6/2/09

Prime Time Distraction

The American Academy of Pediatrics has discouraged TV watching before the age of 2 for some time, but a new study really drives home the WHY.

We know that brain development from Birth-Age 5 is HEAVILY dependent on adult to infant/child communication.

Apparently when the TV is on either for the child or the adult, those vital communications are not happening.
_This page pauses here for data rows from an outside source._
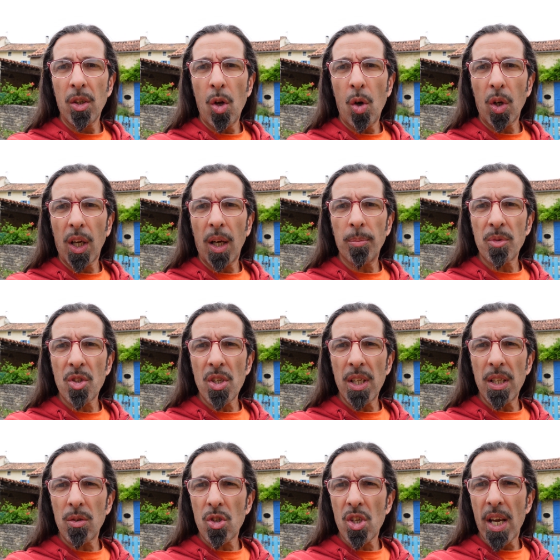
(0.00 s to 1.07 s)
not come to
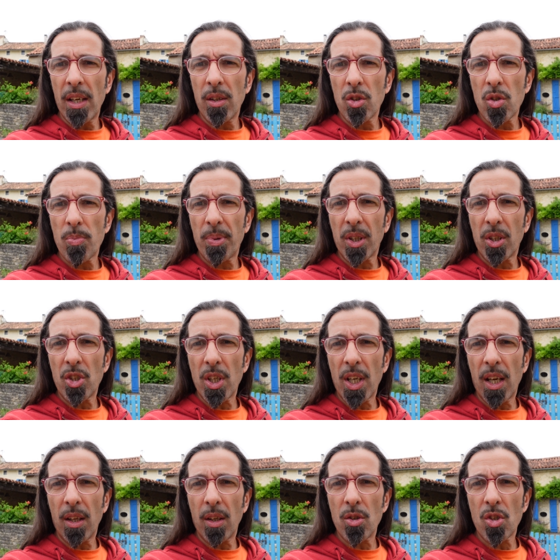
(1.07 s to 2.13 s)
Neil's house, because you
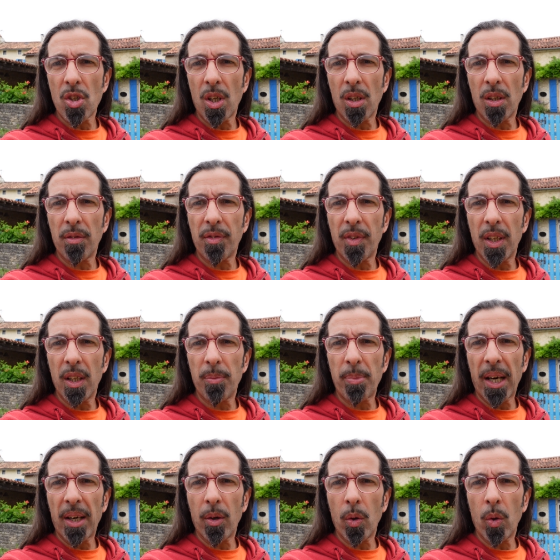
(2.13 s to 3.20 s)
get those kind of
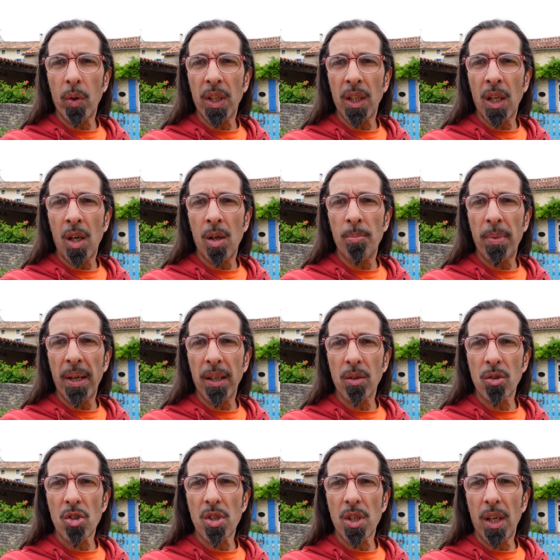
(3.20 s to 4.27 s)
paranoid alarm bells,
Ina study led by Dimitri Christakis, director of the Center for Child Health, Behavior and Development at Seattle Children's Research Institute and professor of pediatrics at the University of Washington School of Medicine...

Over 300 2-month-olds to 4-year-olds wore recording devices on random days recording everything they heard or said for 12-16 hours. The results were startling...

For every hour of TV being watched or playing in the same room, there was a decrease of 770 words spoken by the child's caregiver and a decrease in the child's vocalizations.

"Some of these reductions are likely due to children being left alone in front of the television screen," the researchers write in the June issue of the journal Archives of Pediatrics & Adolescent Medicine, "but others likely reflect situations in which adults, though present, are distracted by the screen and not interacting with their infant in a discernible manner."

Lesson here? Even playing in the background, TV can distract us from crucial communication with our children.

Reading aloud to your children allows you to naturally increase bonding and communication and to use a whole new set of words. Those words are essential to those wee brains growing strong and healthy.